▶ Exercise description: Beneath this instruction is a listing; print exactly the lines in it starting at the line that contains "[0:12.00-0:13.00]" and going through the line that contains "Verbatim transcript: a".

• • • • • • •

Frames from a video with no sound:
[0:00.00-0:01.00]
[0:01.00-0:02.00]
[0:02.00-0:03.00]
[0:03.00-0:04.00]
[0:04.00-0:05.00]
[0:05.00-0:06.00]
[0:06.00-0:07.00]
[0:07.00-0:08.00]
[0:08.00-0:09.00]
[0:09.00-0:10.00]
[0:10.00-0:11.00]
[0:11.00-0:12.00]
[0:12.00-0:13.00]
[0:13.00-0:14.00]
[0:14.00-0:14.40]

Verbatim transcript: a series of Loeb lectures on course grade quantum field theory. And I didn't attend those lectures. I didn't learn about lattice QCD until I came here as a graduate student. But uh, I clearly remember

• • • • • • •

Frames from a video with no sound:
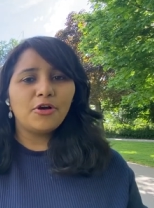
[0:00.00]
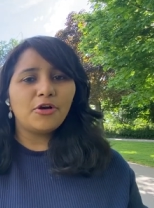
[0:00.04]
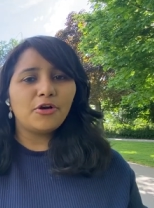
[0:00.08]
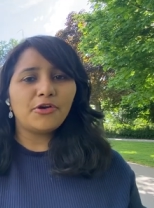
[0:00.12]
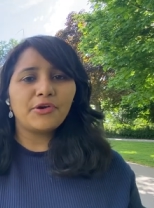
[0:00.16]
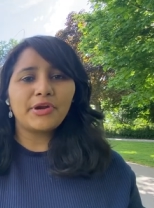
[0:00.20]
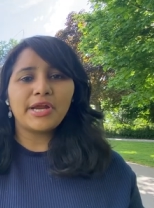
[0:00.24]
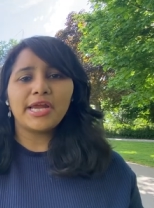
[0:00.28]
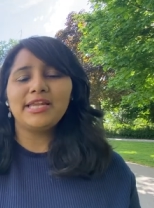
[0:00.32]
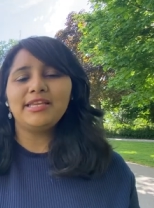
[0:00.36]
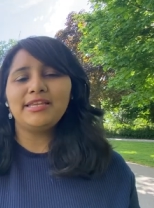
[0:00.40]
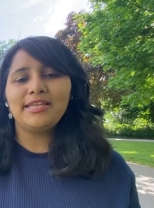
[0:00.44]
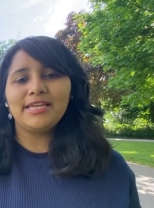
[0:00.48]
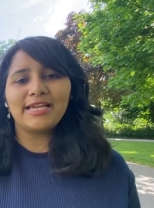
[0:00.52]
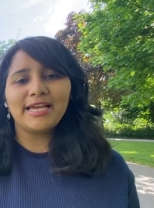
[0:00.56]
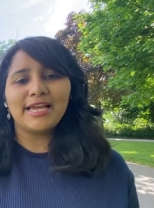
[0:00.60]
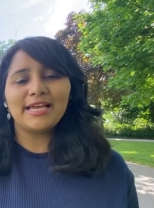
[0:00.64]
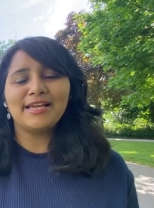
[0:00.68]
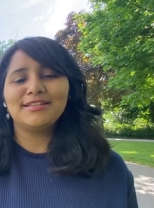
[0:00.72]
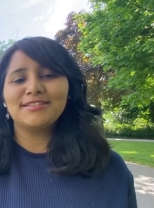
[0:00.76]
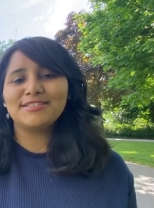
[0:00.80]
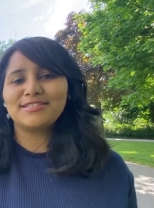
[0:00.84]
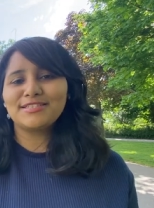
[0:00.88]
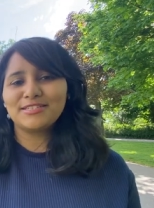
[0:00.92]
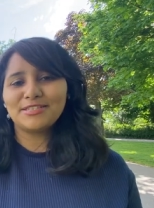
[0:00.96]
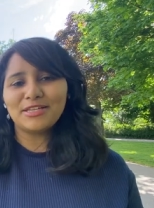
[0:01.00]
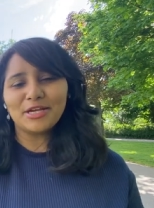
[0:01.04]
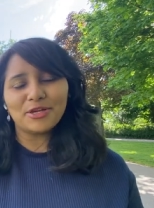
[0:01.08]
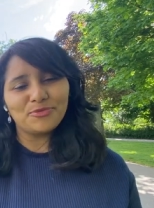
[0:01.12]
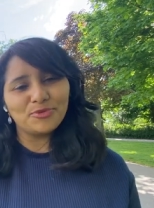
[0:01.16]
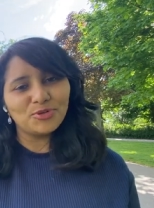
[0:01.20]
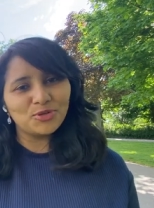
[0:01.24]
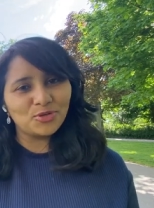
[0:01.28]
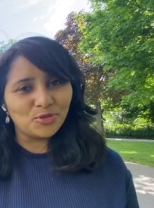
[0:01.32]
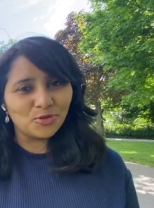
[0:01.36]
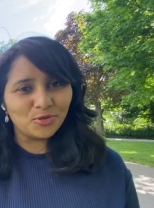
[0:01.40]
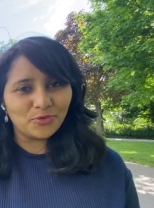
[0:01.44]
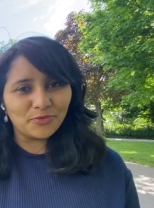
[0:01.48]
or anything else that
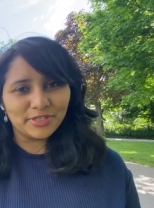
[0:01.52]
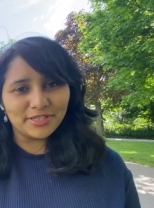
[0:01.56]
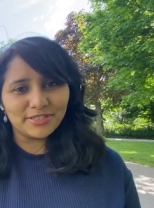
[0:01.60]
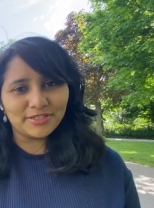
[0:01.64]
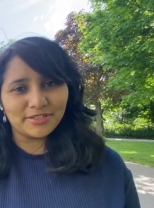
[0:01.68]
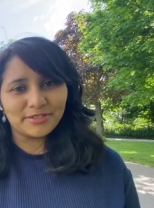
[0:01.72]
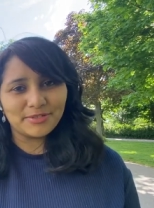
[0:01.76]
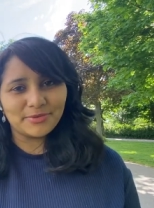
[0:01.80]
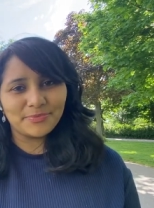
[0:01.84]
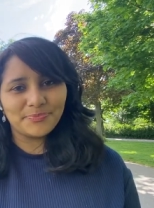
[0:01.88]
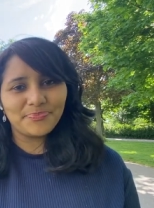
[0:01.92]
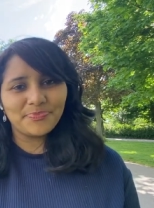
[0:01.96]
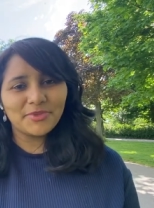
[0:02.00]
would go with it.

• • • • • • •

▶ Exercise result:
[0:12.00-0:13.00]
[0:13.00-0:14.00]
[0:14.00-0:14.40]

Verbatim transcript: a series of Loeb lectures on course grade quantum field theory. And I didn't attend those lectures. I didn't learn about lattice QCD until I came here as a graduate student. But uh, I clearly remember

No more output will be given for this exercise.